Il segretario Pd Angelo Raucci

Una presa di posizione chiara, un’autocritica netta sul risultato delle elezioni politiche che hanno visto il Partito democratico ottenere a Marcianise il risultato più basso del collegio camerale (appena l’8,99%). E nella riflessione del partito guidato dal segretario Angelo Raucci, non si cercano scusa.

“Il voto del 4 marzo ci riconsegna un Partito Democratico fortemente ridimensionato - si legge nella nota. Ammettere, con serietà e rispetto verso gli elettori, la pesante sconfitta elettorale è un atto di correttezza soprattutto nei confronti dei militanti e degli elettori che hanno continuano a credere nel progetto politico del PD. La discussione aperta è, però, anche un atto di rispetto per chi quel progetto, il 4 marzo, lo ha abbandonato ritenendo di scegliere altre opzioni politiche e programmatiche. Abbiamo sempre ammesso, anche in stagioni, a livello locale, più amare di questa, che i cittadini elettori hanno sempre ragione. Una grandissima maggioranza di quei cittadini ha percepito come non adeguata per far fronte ai loro bisogni, alle loro speranze, l’azione che il PD ha promosso attraverso i governi che si sono succeduti negli ultimi cinque anni. Governi che hanno dovuto affrontare emergenze incredibilmente complesse e che hanno saputo anche dare risposte forti e credibili in un momento di crisi economica straordinaria. Il PD, che quei Governi ha animato, è stato percepito come non adeguato per accompagnare il Paese nel futuro”.

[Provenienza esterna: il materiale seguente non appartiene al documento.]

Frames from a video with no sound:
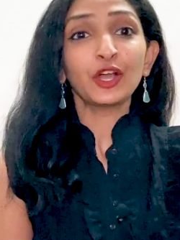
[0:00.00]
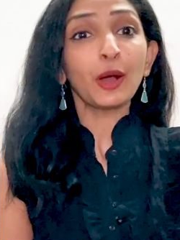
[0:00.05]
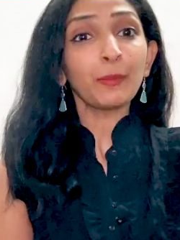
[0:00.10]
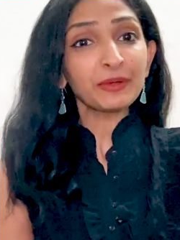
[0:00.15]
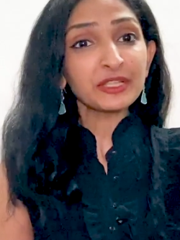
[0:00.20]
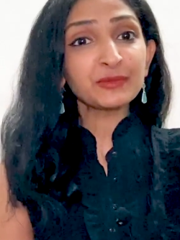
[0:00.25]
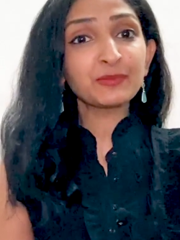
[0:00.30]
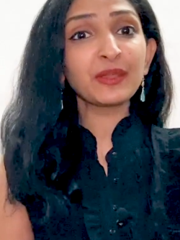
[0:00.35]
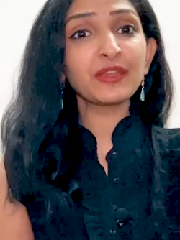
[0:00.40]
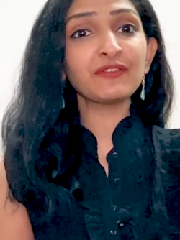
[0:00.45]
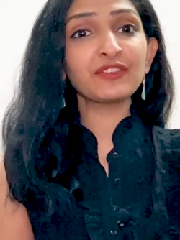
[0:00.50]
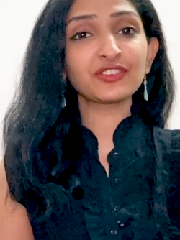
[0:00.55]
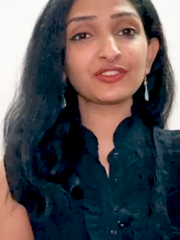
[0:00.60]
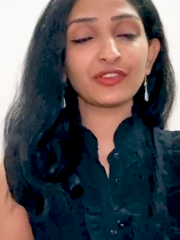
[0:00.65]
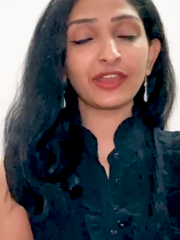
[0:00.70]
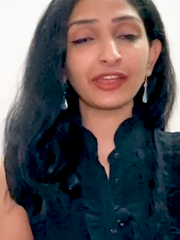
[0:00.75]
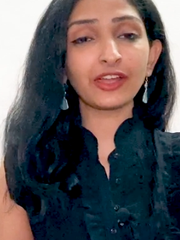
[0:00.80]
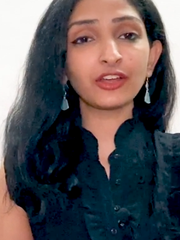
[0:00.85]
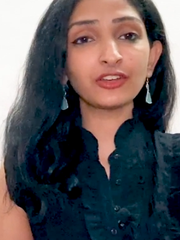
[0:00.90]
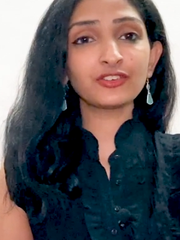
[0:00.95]
Copper's
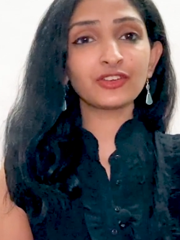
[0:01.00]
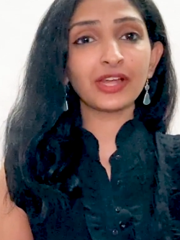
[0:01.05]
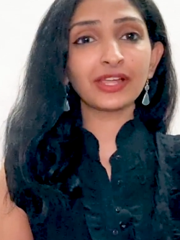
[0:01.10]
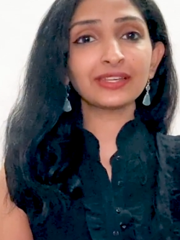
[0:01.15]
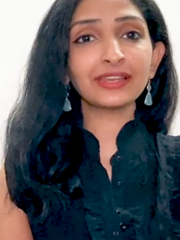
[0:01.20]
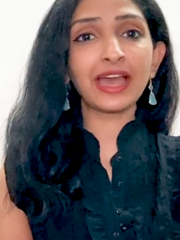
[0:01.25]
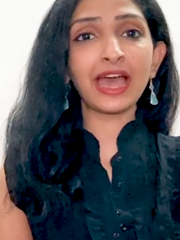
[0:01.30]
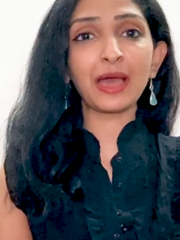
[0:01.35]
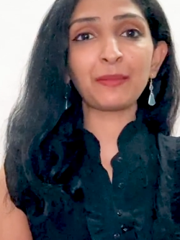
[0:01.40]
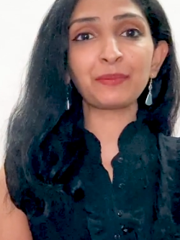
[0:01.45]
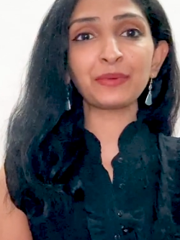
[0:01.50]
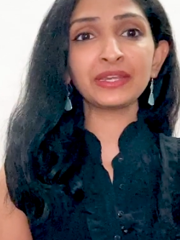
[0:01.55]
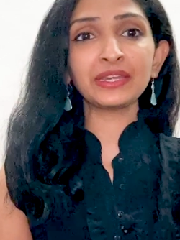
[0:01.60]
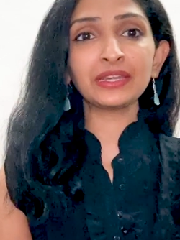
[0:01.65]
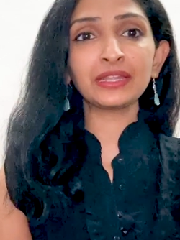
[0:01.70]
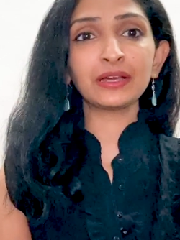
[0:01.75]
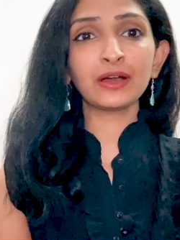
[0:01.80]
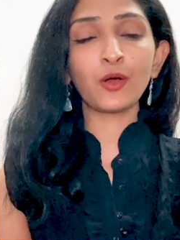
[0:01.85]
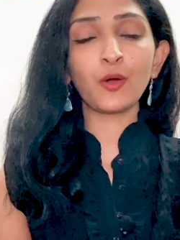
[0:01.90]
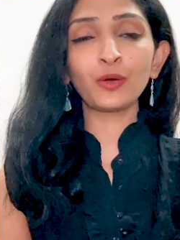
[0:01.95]
previous record run
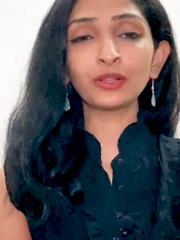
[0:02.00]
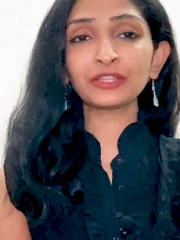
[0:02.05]
happened uh,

Ed il ragionamento tocca anche la candidatura del vice sindaco Angela Letizia e la discesa in campo del sindaco Antonello Velardi: “La sconfitta elettorale è stata ancora più amara nella nostra città dove la percentuale dei voti al PD, e all’intero centrosinistra, si è attestata sotto la soglia del dato nazionale, di quello regionale, di quello provinciale e di quello di collegio. Le ragioni di questo ulteriore segnale non possono non collegarsi al fatto che il PD è Partito che partecipa alla maggioranza di Governo qui a Marcianise. Un Governo locale che ha contribuito con tutte le personalità di vertice a quest’ultima campagna elettorale. Quindi, anche a livello locale, non si può non ammettere che il governo cittadino sia stato percepito, a meno di due anni dall’insediamento, come non adeguato per dare risposte ai bisogni e alle speranze dei cittadini di Marcianise Abbiamo volutamente utilizzato il concetto di “percezione della realtà” e non di “realtà” perché la comunicazione o, meglio, la comunicazione sbagliata è un elemento non secondario nella formazione delle “opinioni” che, infine, sfociano nell’espressione di voto. Questo, naturalmente, non può essere l’unica ragione alla base di una sconfitta così clamorosa né essere un alibi per errori che sicuramente si sono commessi e si stanno commettendo ancora. Il Partito Democratico continuerà, nei prossimi giorni e per ogni giorno, ad individuare e analizzare tutte le ragioni di un risultato elettorale straordinariamente negativo, per elaborare una proposta, una linea politica, una direzione da seguire. Il Circolo di Marcianise non consentirà di individuare capri espiatori o responsabilità singole ma metodi e azioni che, evidentemente, dovranno essere radicalmente modificati”.